TASK BRIEF:
Copy the data below exactly, but not the pictures it contains.

RECORD EXTRACTS:
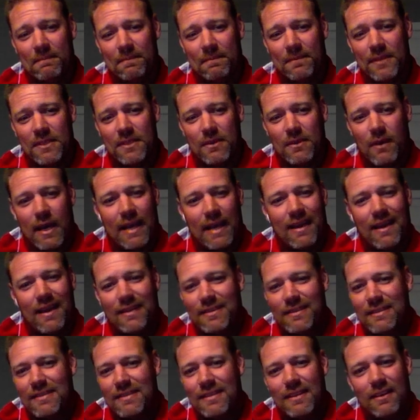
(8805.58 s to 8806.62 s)
So I got
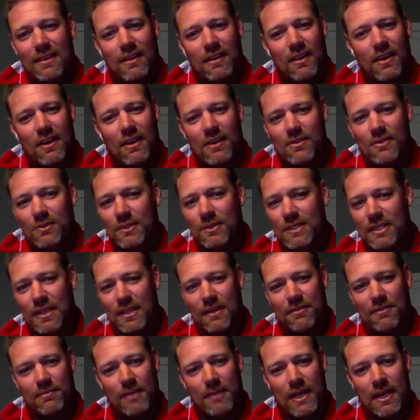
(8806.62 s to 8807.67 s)
to see a lot of cool
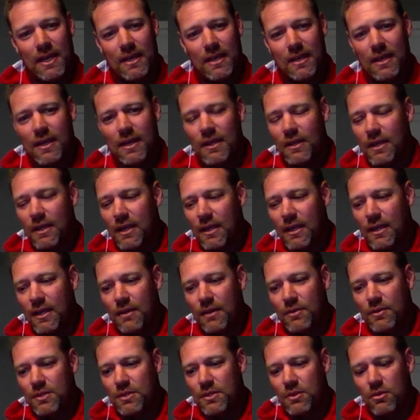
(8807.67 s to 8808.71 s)
stuff, man. And it
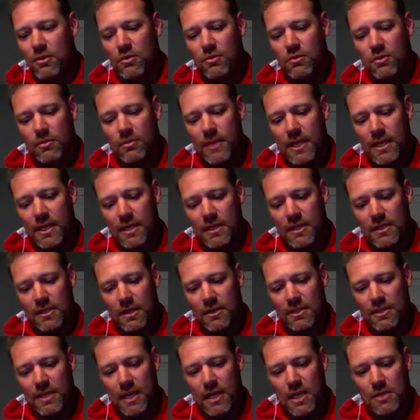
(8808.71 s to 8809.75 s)
was so cool because our
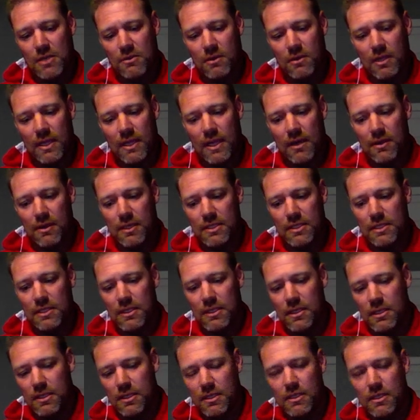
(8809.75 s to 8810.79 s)
schedule allowed us
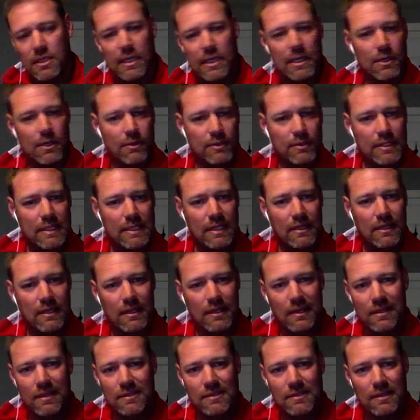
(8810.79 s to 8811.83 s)
to see
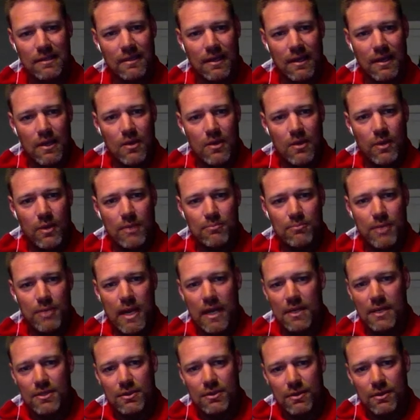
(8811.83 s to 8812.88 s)
things, and we'd
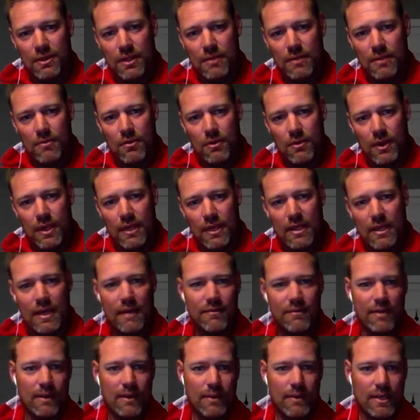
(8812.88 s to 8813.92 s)
practice early in the morning and
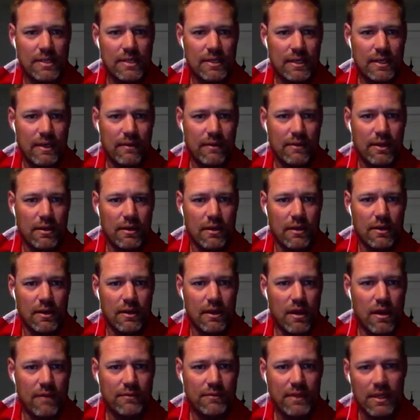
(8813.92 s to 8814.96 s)
have the rest of the, on an
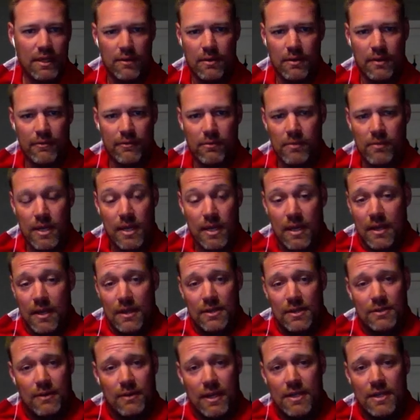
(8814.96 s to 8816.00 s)
off day, whatever.
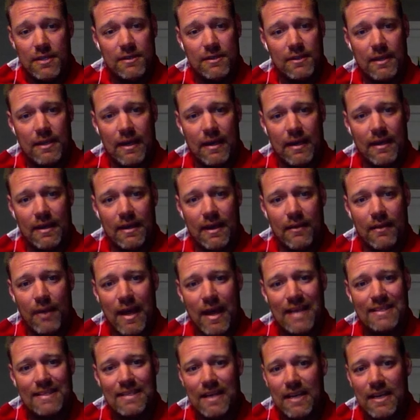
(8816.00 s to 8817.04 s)
So
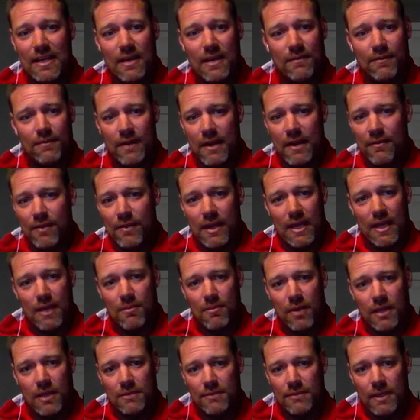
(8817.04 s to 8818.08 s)
I signed up for everything I
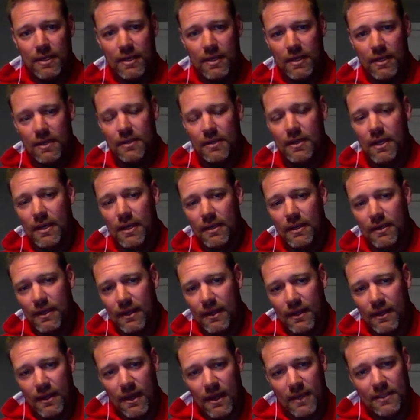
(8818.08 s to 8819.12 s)
possibly could
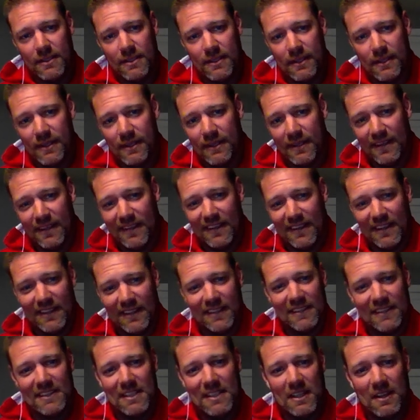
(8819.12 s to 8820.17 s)
and got to
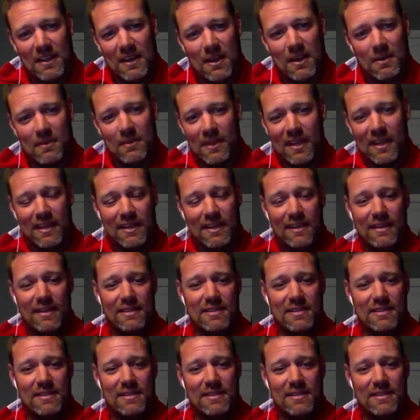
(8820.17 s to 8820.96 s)
see a lot of really neat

YOUR RESPONSE:
(8805.58 s to 8806.62 s)
So I got
(8806.62 s to 8807.67 s)
to see a lot of cool
(8807.67 s to 8808.71 s)
stuff, man. And it
(8808.71 s to 8809.75 s)
was so cool because our
(8809.75 s to 8810.79 s)
schedule allowed us
(8810.79 s to 8811.83 s)
to see
(8811.83 s to 8812.88 s)
things, and we'd
(8812.88 s to 8813.92 s)
practice early in the morning and
(8813.92 s to 8814.96 s)
have the rest of the, on an
(8814.96 s to 8816.00 s)
off day, whatever.
(8816.00 s to 8817.04 s)
So
(8817.04 s to 8818.08 s)
I signed up for everything I
(8818.08 s to 8819.12 s)
possibly could
(8819.12 s to 8820.17 s)
and got to
(8820.17 s to 8820.96 s)
see a lot of really neat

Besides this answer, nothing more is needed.